Demikian pula kita tentang seseorang, tentang kepribadiannya selalu berkembang. itulah sebabnya dikatakan “Tak kenal maka tak cinta”. Bahkan “Cinta itu tumbuh dari sebuah pengenalan”.  Artinya makin kita mengenalnya, makin kita memahami kepribadiannya yang positif makin pula kita mencintainya. Implikasi pandangan ini adalah jagan tergesa-gesa menjauhi atau membenci seseorang, karena kita belum mengenal seorang itu. Bahkan sesungguhnya, adalah kewajiban kita  untuk mengerti tingkah laku, kepribadian seseorang didalam antar hubungan dan antar aksi sosial. Dan sesuai dengan asas –asas nilai demokrasi kita wajib menghormati martabat pribadi orang lain. Prinsip self respect, menghormati pribadi orang lain merupakan pangkal untuk mengormati diri sendniri. Artinya usaha untuk dihormati, hormati lebih dahulu orang lain.
6.    Manfaat mempelajari filsafat manusia
Filsafat manusia menawarkan suatu bentuk pengetahuan yang luas, dalam, dan kritis tentang keseluruhan manusia. Pengetahuan semacam itu sekaligus memiliki manfaat teoritis dan praktis. Secara praktis, filsafat manusia mampu membantu kita membuat keputusan-keputusan praktis di dalam kehidupan sehari-hari dengan berbekal pengetahuan yang kita miliki tentang diri kita sendiri. Filsafat manusia juga dapat membantu memberikan makna pada apa yang tengah kita alami, menentukan tujuan hidup, dan sebagainya. Secara teoritis, filsafat manusia dapat membantu kita meninjau secara kritis asumsi-asumsi yang tersembunyi di dalam teori-teori tentang manusia yang terdapat di dalam ilmu pengetahuan. Filsafat manusia, pada akhirnya, dapat membuat kita semakin menyadari, betapa manusia adalah mahluk yang sangat rumit. Manusia adalah suatu enigma yang tak mungkin sepenuhnya bisa dipahami, bahkan oleh dirinya sendiri.
Manfaat lainnya mempelajari filsafat manusia adalah mencari dan menemukan jawaban tentang siapakah sesungguhnya manusia itu. Akan tetapi, filsafat manusia tidak menawarkan jawaban yang tuntas (final) dan seragam tentang manusia. Kita justru dihadapkan pada kenyataan bahwa banyak filusuf memiliki pendapat yang berbeda tentang apa atau siapa sebetulnya manusia. Mereka mengajukan pertanyaan-pertanyaan secara berbeda dan menjawab pertanyaan-pertanyaan tersebut secara berbeda-beda pula. Oleh karena itulah, setelah kita mempelajari filsafat manusia, maka paling tidak kita akan dapatkan sebuah pelajaran berharga tentang kompleksitas manusia, yang tidak pernah habis-habisnya dipertanyakan apa makna dan hakikatnya.

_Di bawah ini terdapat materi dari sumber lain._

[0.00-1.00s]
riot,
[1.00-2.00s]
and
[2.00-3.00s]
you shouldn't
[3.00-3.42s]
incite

Karena kompleksitas yang melekat pada manusia itu, maka beberapa filusuf menarik kesimpulan bahwa esensi manusia pada prinsipnya adalah sebuah misteri, sebuah teka-teki yang barangkali tidak pernah akan terungkap secara tuntas kapan dan oleh siapapun. Tidak berlebihan kalau seorang filusuf humanis seperti scheler mengatakan “semakain berkembang ilmu-ilmu khusus yanng terjun mempelajari manusia tidak semakin menjernihkan konsepsi kita sendiri. Sebaliknya, mamlah semakin mengaburkan dan membingungkannya”, karena pada kenyataannya hakikat  manusianya sendiri tampaknya terus-menerus tersembunyi dan selalu luput dari penyelidikan kita.

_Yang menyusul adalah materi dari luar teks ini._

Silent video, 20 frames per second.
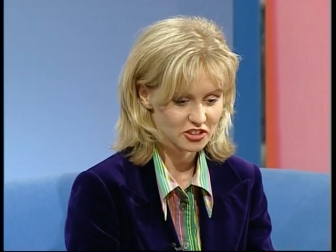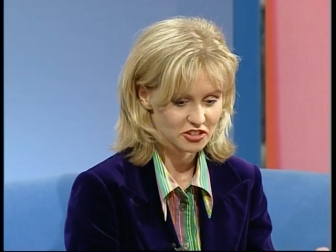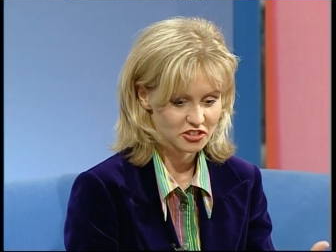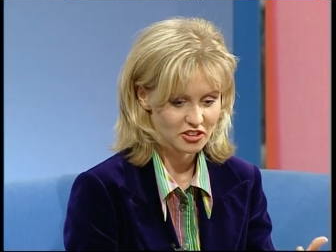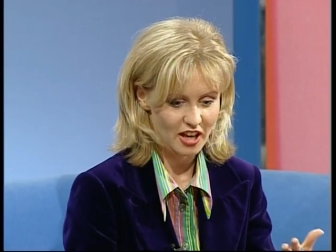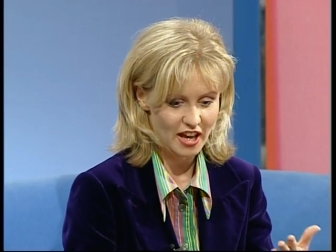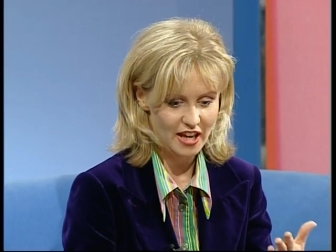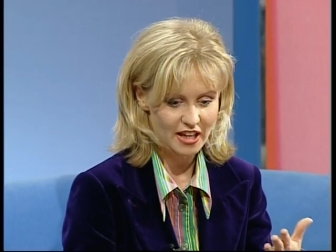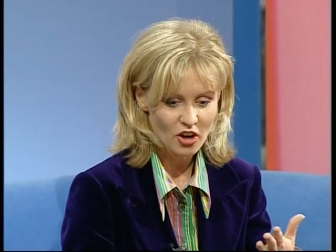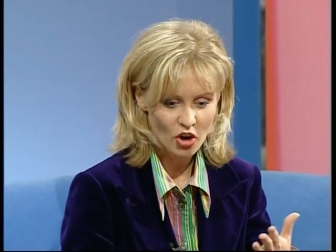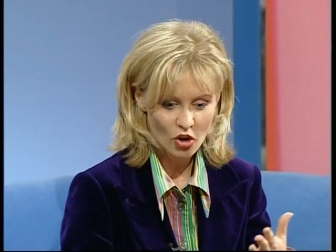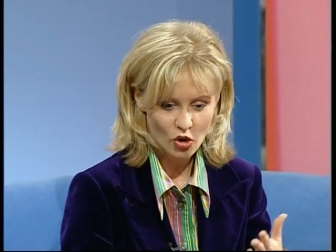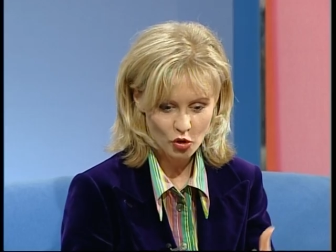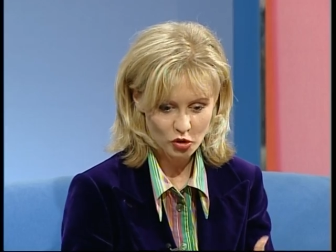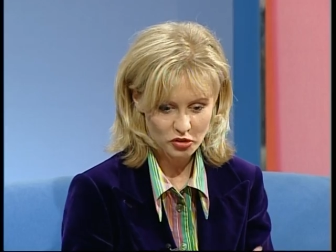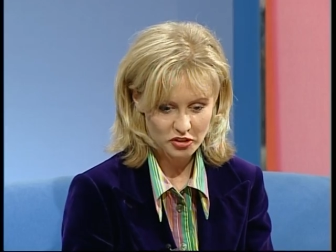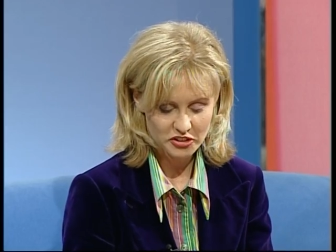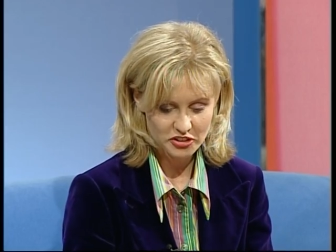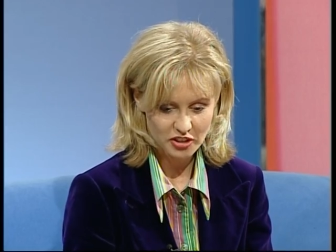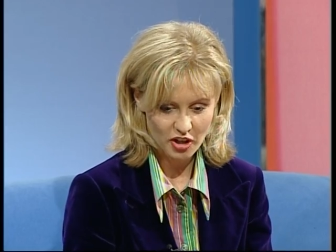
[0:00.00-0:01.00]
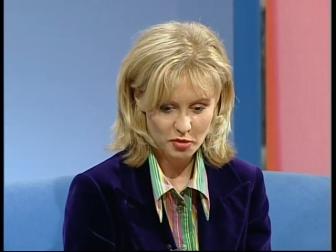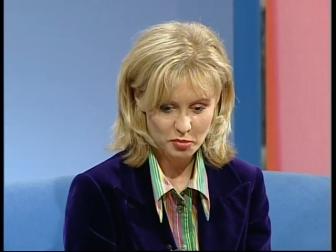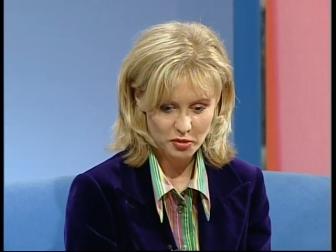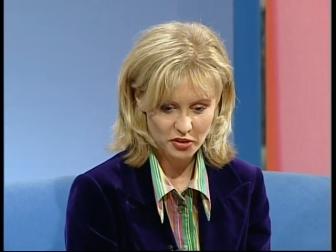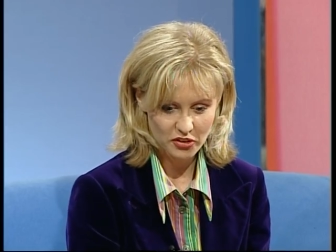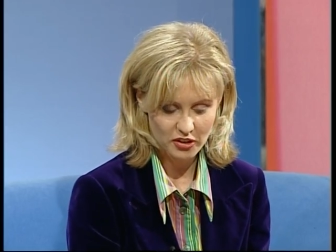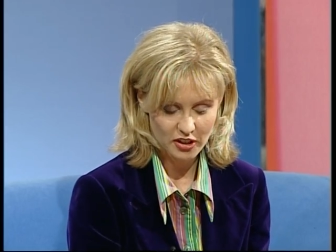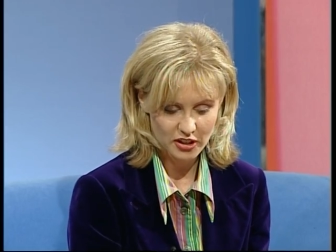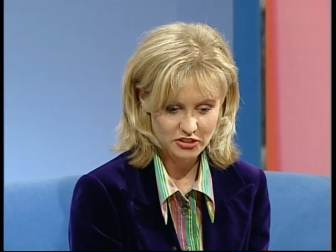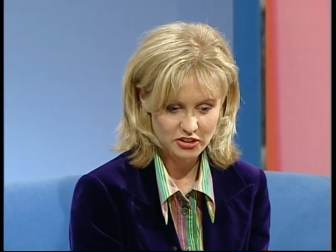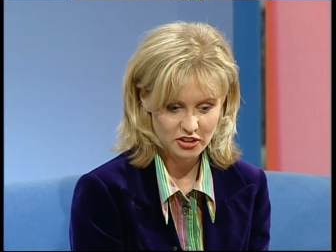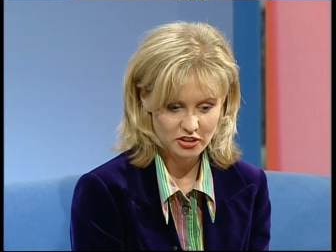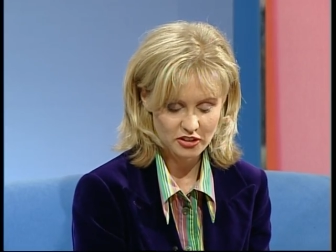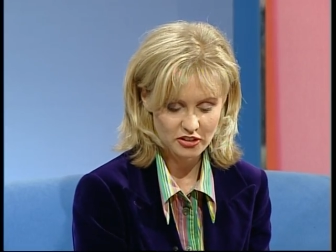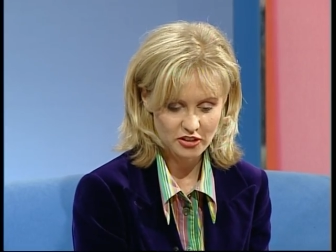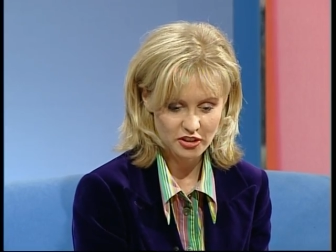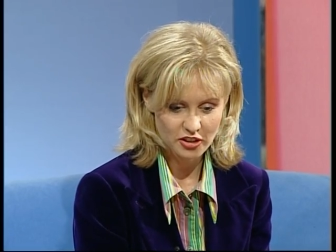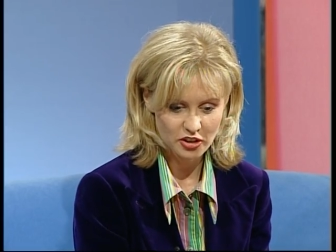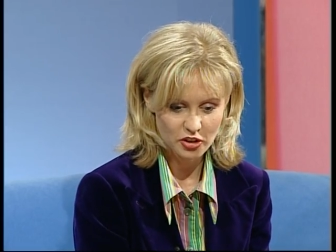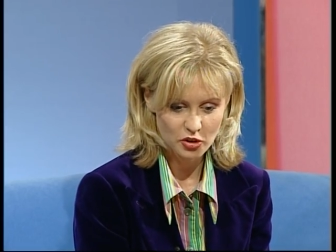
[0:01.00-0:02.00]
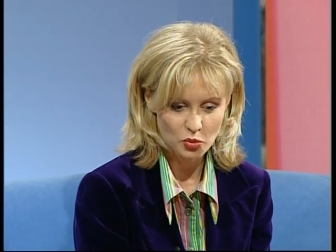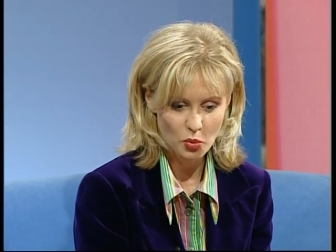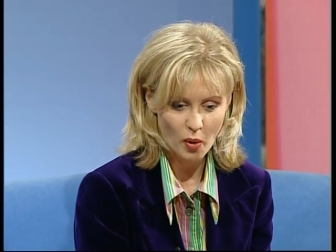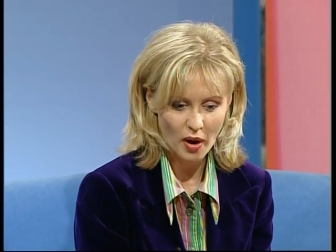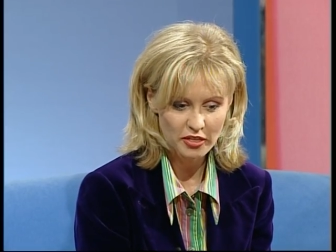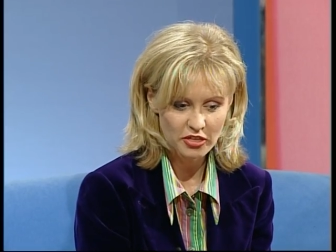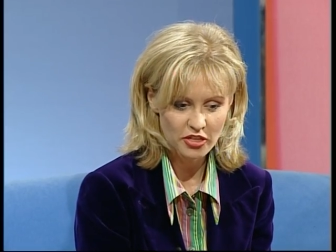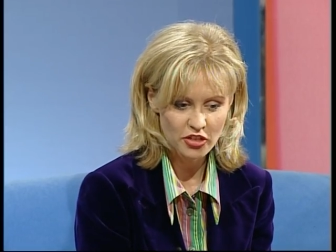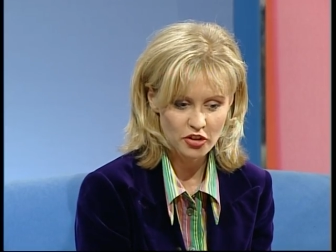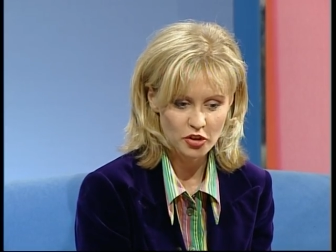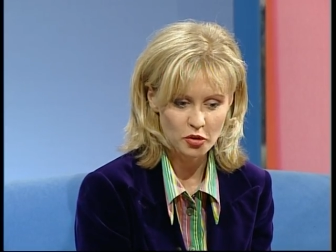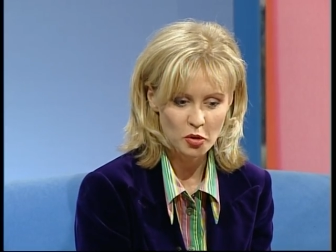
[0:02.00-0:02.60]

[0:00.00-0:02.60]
say all these terrible things that you went through.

7.    Pengertian filsafat alam
Alam semesta adalah media pendidikan sekaligus sebagai sarana yang digunakan oleh menusia untuk melangsungkan proses pendidikan. Didalam alam semesta ini manusia tidak dapat hidup dan “mandiri” dengan sesungguhnya. Karena antara  manusia dan alam semesta saling membutuhkan dan saling melengkapi antara satu dengan yang lainnya. Dimana alam semesta ini butuh manusia untuk merawat dan memeliharanya sedangkan manusia butuh alam semesta sebagai sarana berinteraksi dengan manusia lainnya.
Alam semesta yang kita ketahui sekarang ini mulanya berasal dari gas yang berserakan  secara teratur di angkasa kemudian menjadi kabut (menjadi kumpulan kosmos-kosmos) dalam pengertian alam semesta mencakup tentang mikro kosmos dan makrokosmos.

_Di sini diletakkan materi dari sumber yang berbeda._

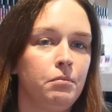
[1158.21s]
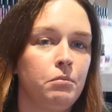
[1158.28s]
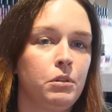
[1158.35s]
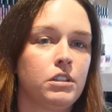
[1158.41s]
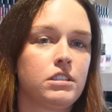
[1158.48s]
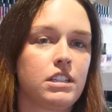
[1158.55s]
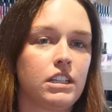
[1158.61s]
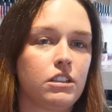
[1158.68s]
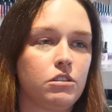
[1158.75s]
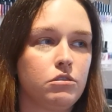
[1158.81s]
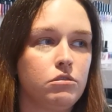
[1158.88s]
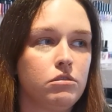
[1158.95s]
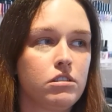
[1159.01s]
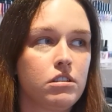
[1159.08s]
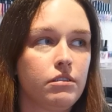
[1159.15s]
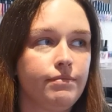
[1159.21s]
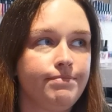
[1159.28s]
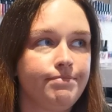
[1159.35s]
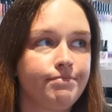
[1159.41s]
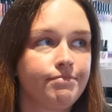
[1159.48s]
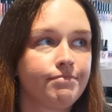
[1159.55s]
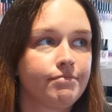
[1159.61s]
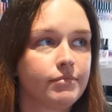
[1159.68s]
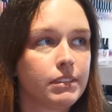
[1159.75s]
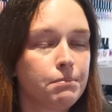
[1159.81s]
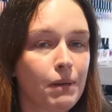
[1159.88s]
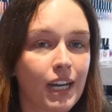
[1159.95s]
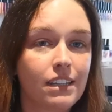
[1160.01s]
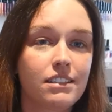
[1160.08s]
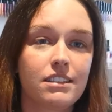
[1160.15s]
What's it called?
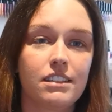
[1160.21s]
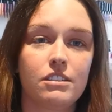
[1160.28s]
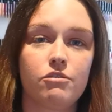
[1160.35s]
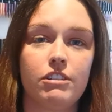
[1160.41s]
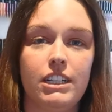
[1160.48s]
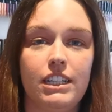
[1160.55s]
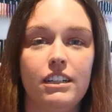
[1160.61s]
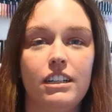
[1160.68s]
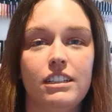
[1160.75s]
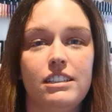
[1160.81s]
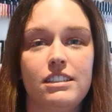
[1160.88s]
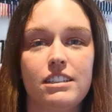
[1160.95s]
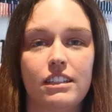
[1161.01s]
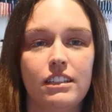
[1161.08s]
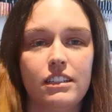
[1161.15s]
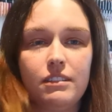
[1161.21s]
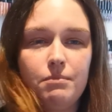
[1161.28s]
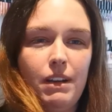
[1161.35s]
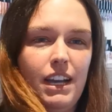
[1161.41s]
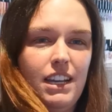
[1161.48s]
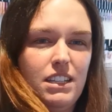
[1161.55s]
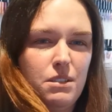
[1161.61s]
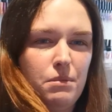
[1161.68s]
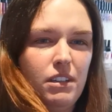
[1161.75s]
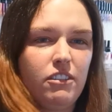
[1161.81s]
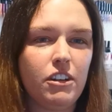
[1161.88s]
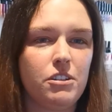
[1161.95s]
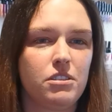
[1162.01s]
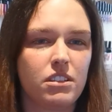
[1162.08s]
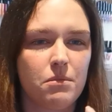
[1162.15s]
Mask, it's really nice. Like my hair's a bit
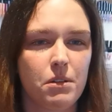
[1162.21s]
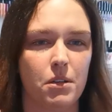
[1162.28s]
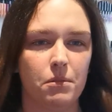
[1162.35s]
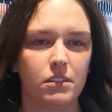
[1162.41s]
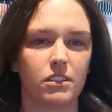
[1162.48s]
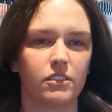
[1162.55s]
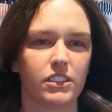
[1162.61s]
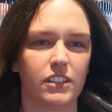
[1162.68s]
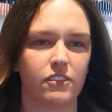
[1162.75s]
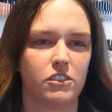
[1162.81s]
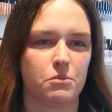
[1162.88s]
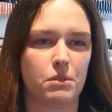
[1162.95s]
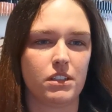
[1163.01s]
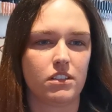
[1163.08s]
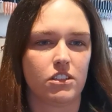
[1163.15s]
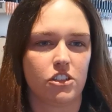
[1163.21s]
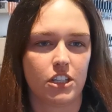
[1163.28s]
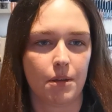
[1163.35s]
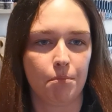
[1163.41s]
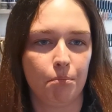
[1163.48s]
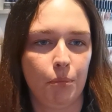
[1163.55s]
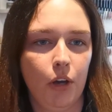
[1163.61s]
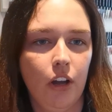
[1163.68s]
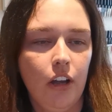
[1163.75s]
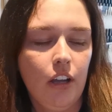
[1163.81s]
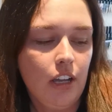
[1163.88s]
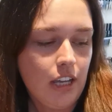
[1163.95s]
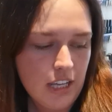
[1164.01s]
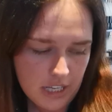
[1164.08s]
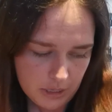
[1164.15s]
gross at the moment because obviously I've just been to the gym, but
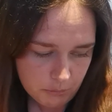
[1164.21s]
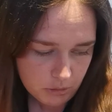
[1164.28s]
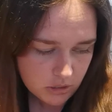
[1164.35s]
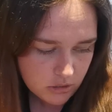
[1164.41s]
it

Mikro kosmos yaitu benda-benda yang berukuran kecil seperti, atom, sel, electron dan benda-benda kecil lainnya. Adapun makro kosmos yaitu benda-benda  yang berukuran besar, sepeti bintang, planet dan matahari.
Menurut Heraclitus menyatakan, “You can not step twice into the same river; for the fresh waters are ever flowing upon you” (engkau tidak dapat terjun ke sungai yang sama dua kali karena air sungai itu selalu mengalir). Alam semesta ini selalu dalam keadaan berubah; sesuatu yang dingin berubah jadi panas, yang panas berubah menjadi dingin.
Segala yang ada dinamai: “Alam”. Alam ini 2 macam: Pertama dinamakan Alam nyata, yaitu semua alam yang ditangkap panca indra manusia, yaitu semua alam yang terdiri dari benda, baik benda padat, benda cair atau benda gas. Kedua ialah Alam Gaib, yaitu Alam yang tak dapat ditangkap dengan panca indra manusia, alam yang bukan terdiri dari benda.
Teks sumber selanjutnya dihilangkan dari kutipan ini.